> **Description of the task**
Nothing in the records should be changed in the copy, though the pictures must be left out.

[Records provided]

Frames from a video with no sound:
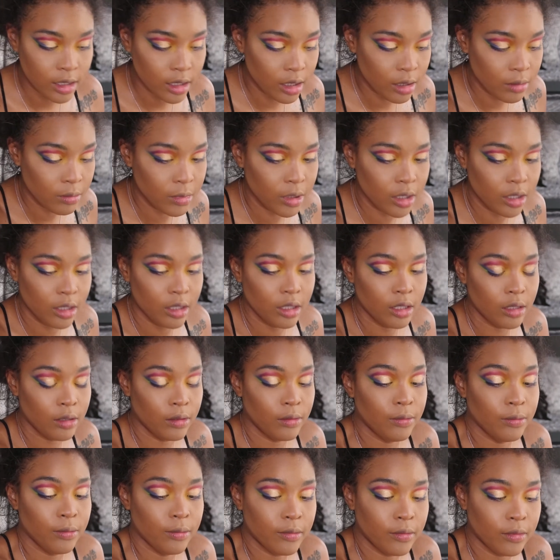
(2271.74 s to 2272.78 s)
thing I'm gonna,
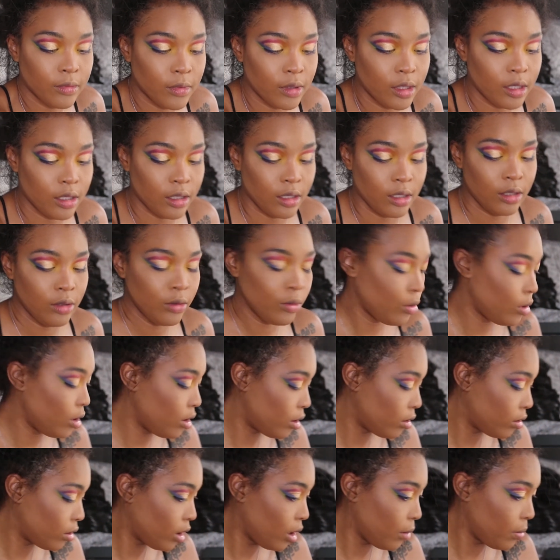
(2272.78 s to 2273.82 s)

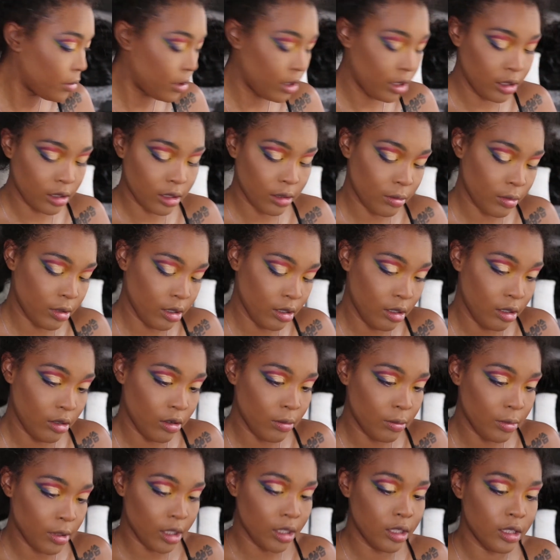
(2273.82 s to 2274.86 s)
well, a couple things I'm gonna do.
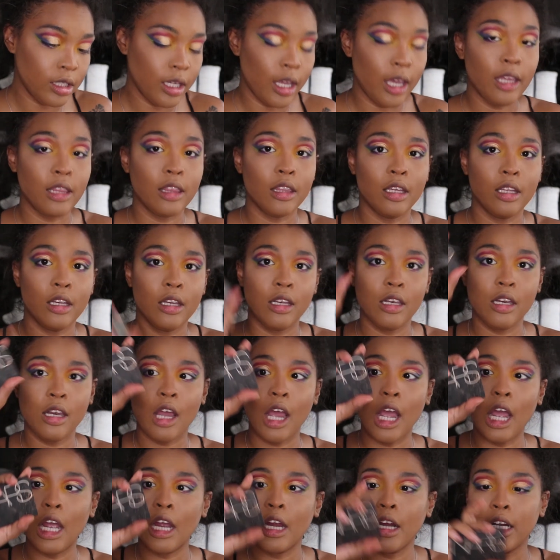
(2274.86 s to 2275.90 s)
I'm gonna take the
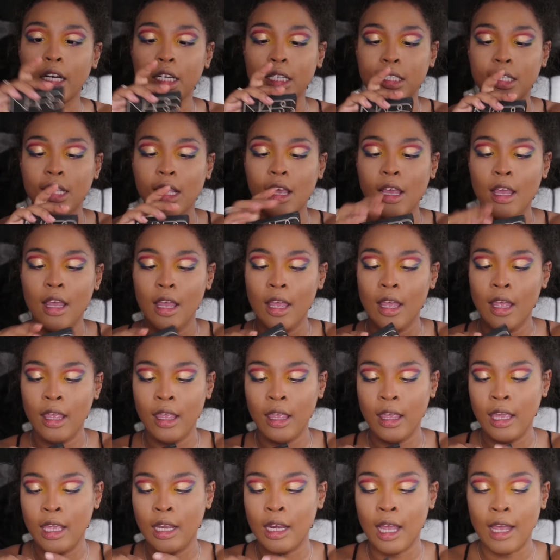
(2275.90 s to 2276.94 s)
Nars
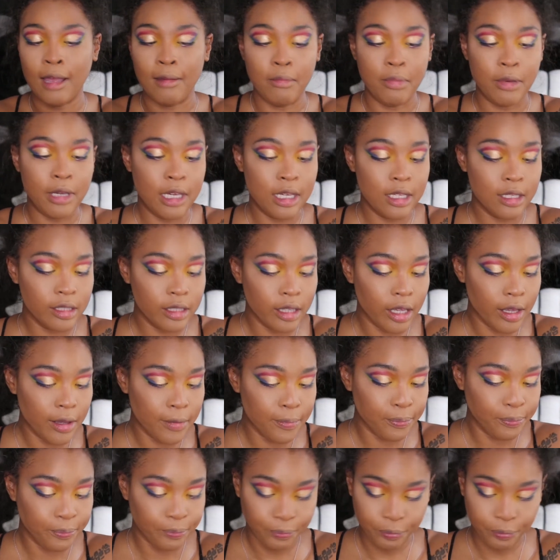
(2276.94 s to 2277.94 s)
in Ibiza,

[/Records provided]

> **Exercise response**
Frames from a video with no sound:
(2271.74 s to 2272.78 s)
thing I'm gonna,
(2272.78 s to 2273.82 s)

(2273.82 s to 2274.86 s)
well, a couple things I'm gonna do.
(2274.86 s to 2275.90 s)
I'm gonna take the
(2275.90 s to 2276.94 s)
Nars
(2276.94 s to 2277.94 s)
in Ibiza,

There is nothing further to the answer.